Natural talent in programming
August 11, 2020•674 words
I've been programming since I was about nine or ten. In that time I've amassed some amount of knowledge and skill. I've had eureka moments and I've also had moments where I've spent days chasing bugs across a vast mass of seemingly indecipherable code. I've had moments where I've just been doing a load of boring, mind-numbing programming. There have been moments in which I've thought up some pretty clever solutions. To go with these moments there have also been moments in which I've done incredibly clumsy things (though never with major consequence) and wasted a lot of time on such things. I've also had the most phenomenal amount of support (not directly with programming, but in my life) which has enabled me to have access to a computer and the time to spend programming which many people lack. I'm definitely a case born from a position of privilege.
There have been a lot of moments. Recently I've been trying to explain programming to other people (these are the sort of people who call it "coding" – I don't know why but that term really irritates me) only to get blank stares. I've also reviewed pull requests (code which other people submit to be included in a code base) for open source projects (software licensed in such a way that anyone can use it for any purpose for free). These have given me some insight into how people think. I've found conversations with other people about bugs they've been experiencing and "pair programming" to be illuminating and enlightening.

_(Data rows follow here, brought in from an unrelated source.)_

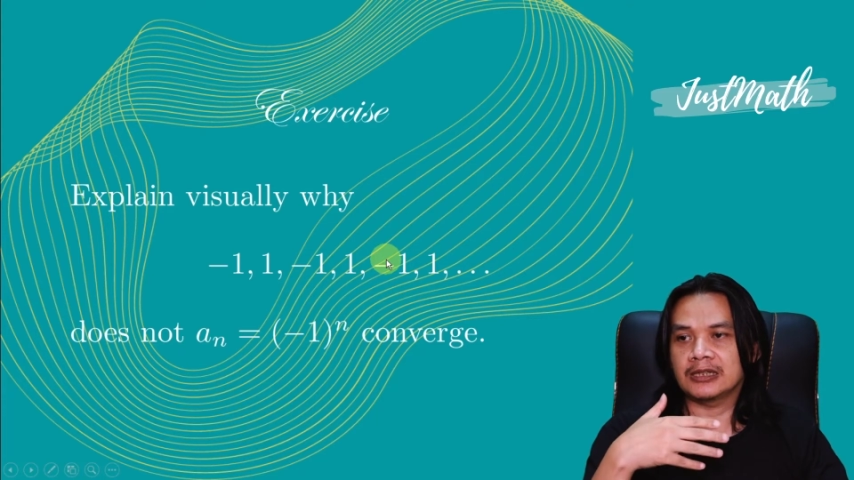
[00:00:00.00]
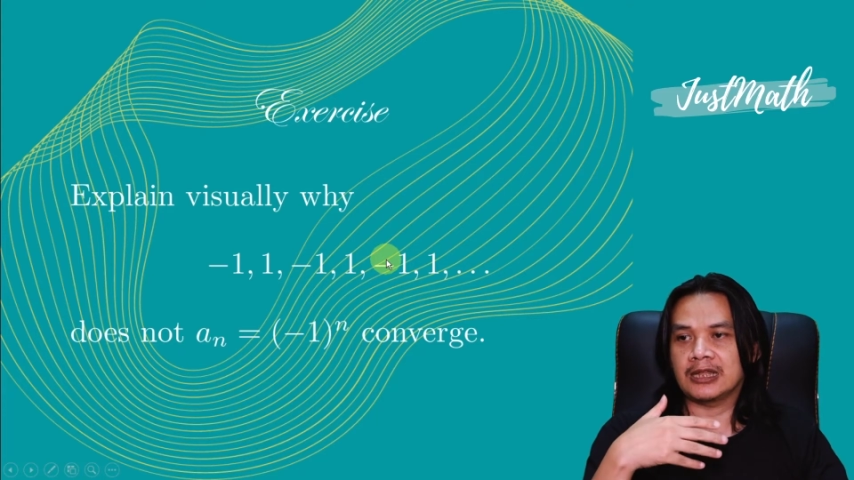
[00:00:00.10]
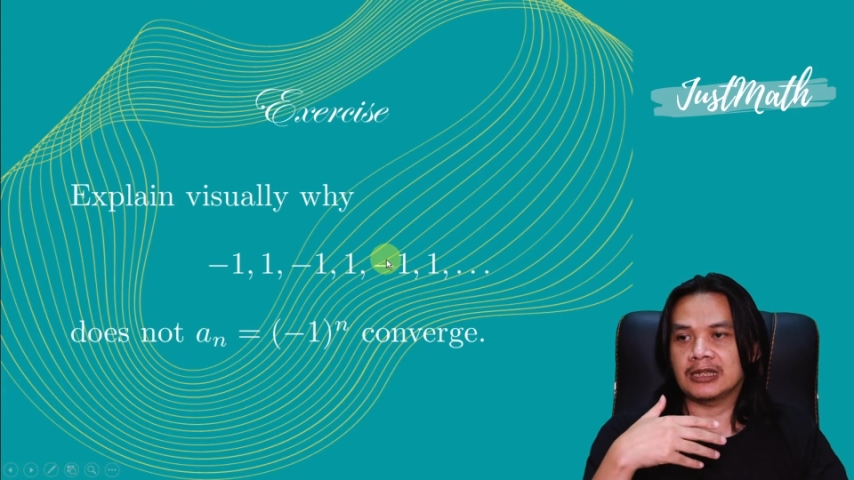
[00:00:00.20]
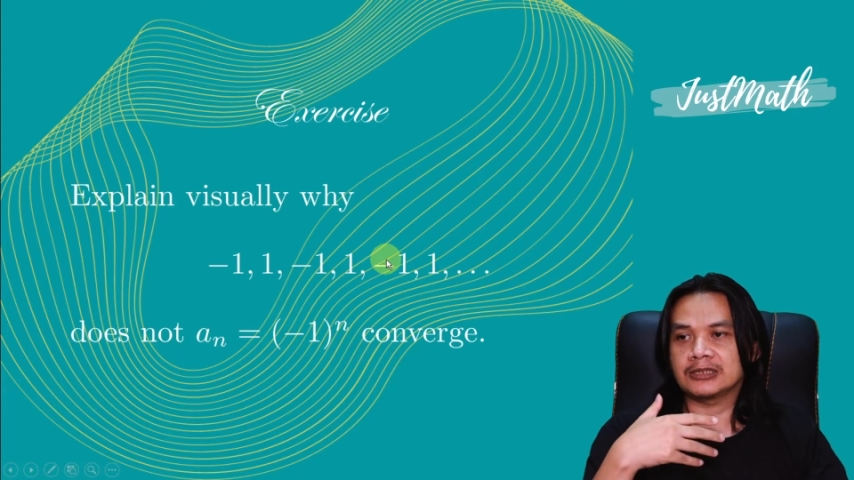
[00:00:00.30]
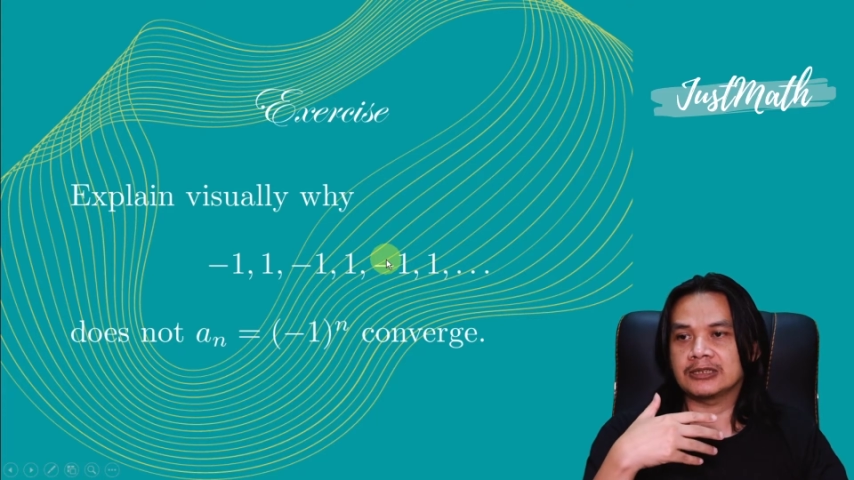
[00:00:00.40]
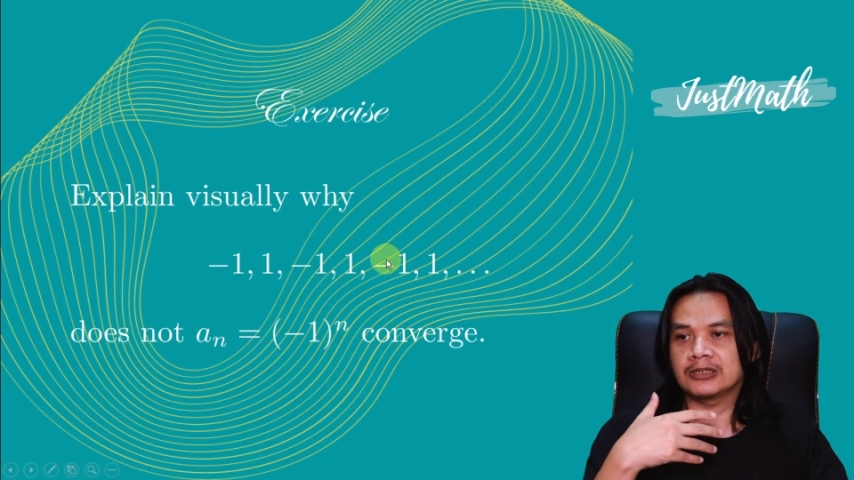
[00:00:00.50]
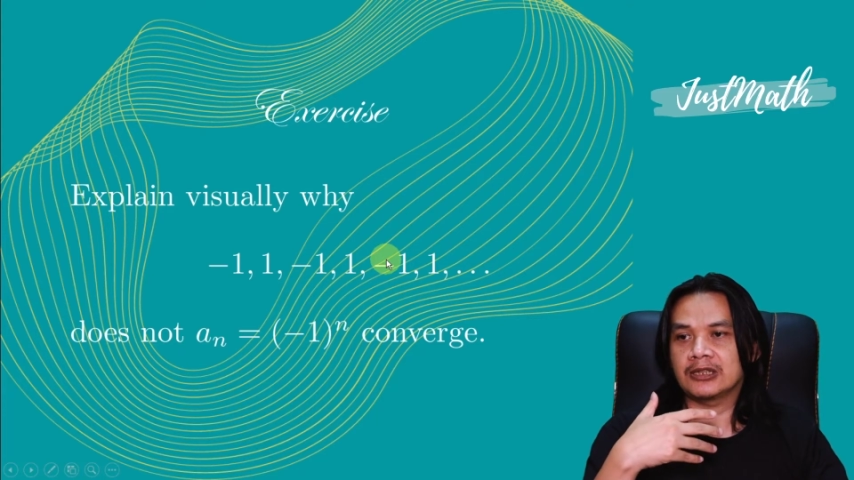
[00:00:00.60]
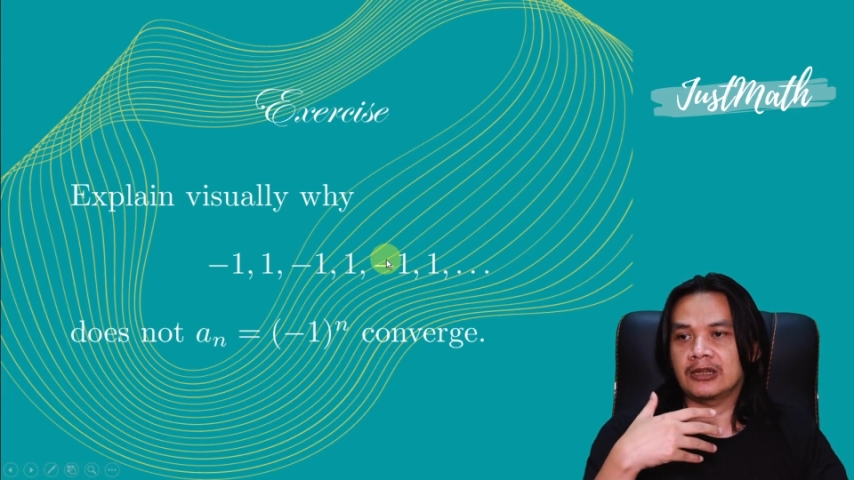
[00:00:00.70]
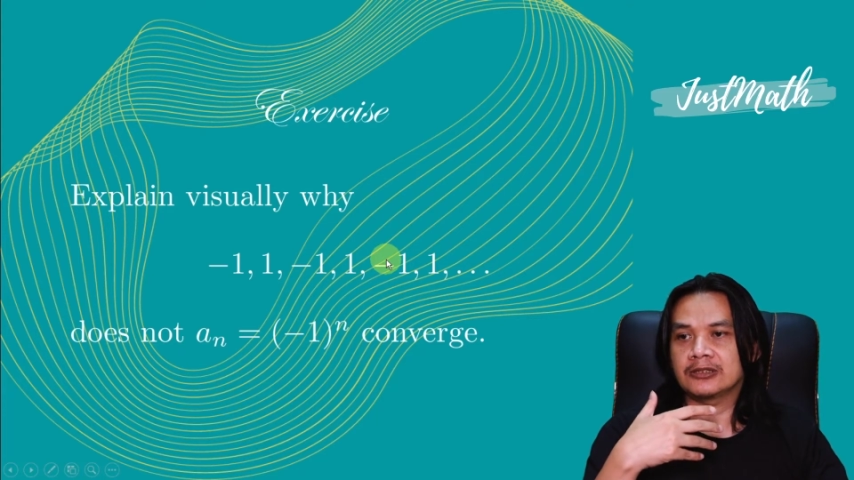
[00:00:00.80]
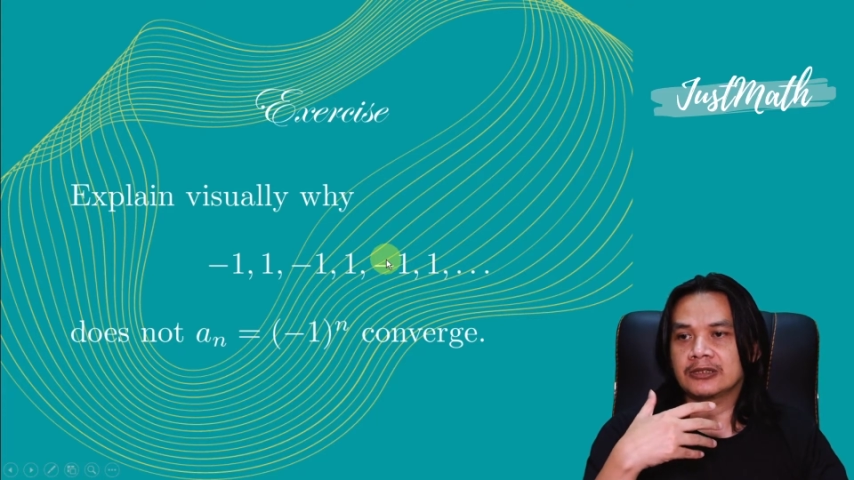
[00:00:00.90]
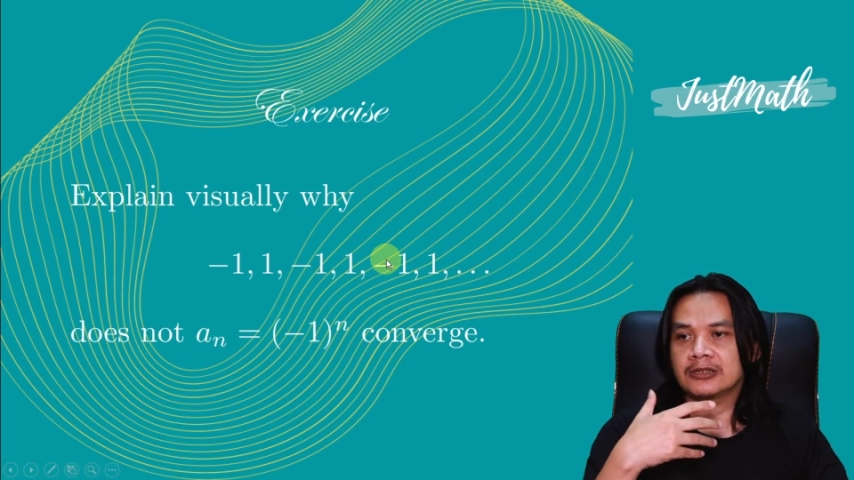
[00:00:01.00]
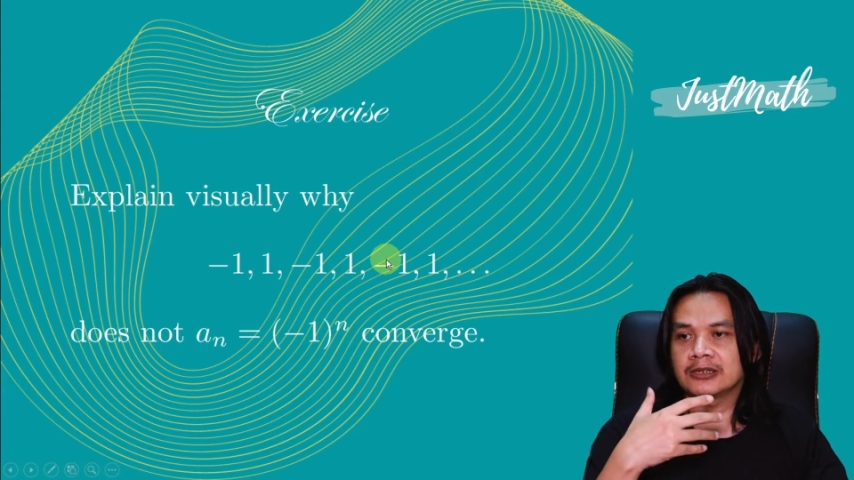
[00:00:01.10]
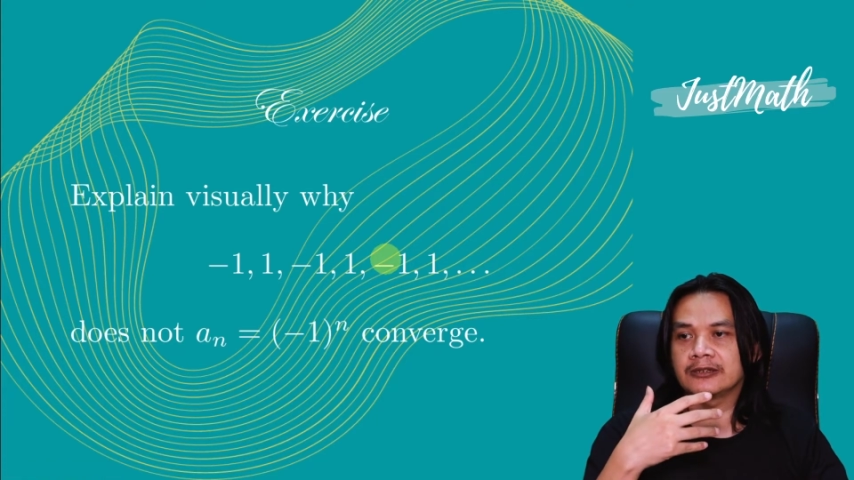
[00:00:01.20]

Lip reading: does not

When watching people program the biggest differences I notice between myself and them are twofold. The first is about procrastination. Beginning any non-trivial programming task is difficult. There's a lot of planning and thought which has to go into any significant program. Programs are temporal beings – they change and evolve over time. Substantial thought needs to be given to how this can be designed for and with their possible evolution in mind (not around – designing "around" problems). This also means that some things are more important than others – if you need to maintain a consistent API then the public-facing API itself is going to initially be more important than the way in which the private API works. After all the contents of functions can easily be changed but changing the functions themselves causes a lot of pain.
I'm able to do this design a lot more quickly than them. It's not really that I'm able to do it better, although in some cases experience does make it so, it's that I can do it faster and more efficiently. Where less experienced individuals often find tasks overwhelmingly difficult and tricky I tend to be able to work things out and my intuition tends to be correct more frequently.
The second issue is when debugging code, which is sort of a special case of the above, I do it a lot better. The languages and tools I use aren't even particularly bad. I stay as far away from C and C++ as I can – they shouldn't be considered acceptable tools to build modern applications in in my opinion given their lack of safety checks and desire to push total responsibility for every last minutiae onto the programmer – but I do feel sorry for people who spend hours trying to reproduce impossible to reproduce memory bugs.
The main thing I've noticed when I watch other people (who are less experienced than me) is that I can empathise (and even sympathise) with them. I remember making similar mistakes and thinking (mistakenly) that they were caused by incorrect causes. This is something important to remember – people you think aren't "as good" as you (I by no means support such a categorisation of people, assessing their value based on their ability to deliver instructions to the industrial machine) are that way because they haven't had the time and fortune to be able to look into and learn programming.
Be nice to people. Don't create cultures in tech; we already have too many of those.